JSON-LD and Linked Data: why they matter in the agentic search era


The internet was built on the assumption that a human sits on the other side of every screen. That no longer holds. In June 2026, Cloudflare’s Radar data showed agentic AI bots generating 57.4 percent of web requests globally, with humans down to 42.6 percent. Cloudflare CEO Matthew Prince, who had expected the crossover in 2027, said it arrived faster than predicted and called the data “a bit messy” but clearly past the tipping point. Ordinary crawlers passed human traffic a decade ago. What is new is agentic traffic: the systems that browse the web on your behalf when you ask an AI assistant a question.

These readers do not read a page the way a person does. They parse it, resolve the entities on it, and decide whether they trust it enough to cite or act on. That work runs on something old and unglamorous: Linked Data.

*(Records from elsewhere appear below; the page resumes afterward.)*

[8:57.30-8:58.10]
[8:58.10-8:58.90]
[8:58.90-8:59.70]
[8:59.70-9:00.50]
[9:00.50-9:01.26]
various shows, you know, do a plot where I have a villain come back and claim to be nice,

The most common way to publish it on a webpage is JSON-LD, and twenty years on it has become the connective tissue of the AI search era.

Where Linked Data came from:

Linked Data comes from a 2006 design note by Tim Berners-Lee, who set out four principles for data machines could connect across sites: name things with URIs, use HTTP URIs so they can be looked up, return useful information in open standards like RDF, and link to other URIs so machines can discover more. The goal was a web of data, not just documents. It stayed in academic circles for years, held back by syntaxes like RDF/XML and Turtle. Two things changed that. In 2011, Bing, Google, Yahoo, and Yandex launched schema.org, a shared vocabulary for describing things on the web. Then JSON-LD, proposed around 2010 by Manu Sporny, gave Linked Data a syntax that felt familiar to anyone working in JSON. It became a W3C Recommendation in January 2014, with version 1.1 following in 2020.

Why JSON-LD won in SEO

Google began favoring JSON-LD around 2015 and was soon documenting new types in it first. It sits in its own script block, separate from the visible HTML, so you can add and maintain it without touching your layout, and it works on JavaScript-rendered content. Crawls have repeatedly found it the most widely deployed structured data format, ahead of Microdata and RDFa. The payoff was rich results, SERP features, and clearer entity signals feeding Google’s Knowledge Graph.

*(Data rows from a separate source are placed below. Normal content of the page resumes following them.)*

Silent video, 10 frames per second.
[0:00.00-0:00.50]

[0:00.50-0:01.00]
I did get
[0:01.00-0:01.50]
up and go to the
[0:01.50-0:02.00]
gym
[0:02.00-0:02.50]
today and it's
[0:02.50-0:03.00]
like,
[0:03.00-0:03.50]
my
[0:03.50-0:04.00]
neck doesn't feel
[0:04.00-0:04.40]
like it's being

The shift to agentic search:

The same structured data that earned rich snippets is now the layer AI systems read to understand and act. AI search does not rank ten blue links. It extracts entities, checks them for consistency, and assembles answers. Schema Markup gives it explicit context instead of forcing it to infer meaning from prose. Organization and Person markup, paired with sameAs links to identifiers like Wikidata, help an AI resolve who or what your content is about, and sources it can resolve with confidence are the ones it tends to cite. Results vary, and no one outside the platforms knows the exact weighting, but the direction is consistent across Google, Bing, and the major engines. (None of this is new thinking: the late Bill Slawski was writing about entities and semantic search at SEO by the Sea long before AI answers made it urgent.)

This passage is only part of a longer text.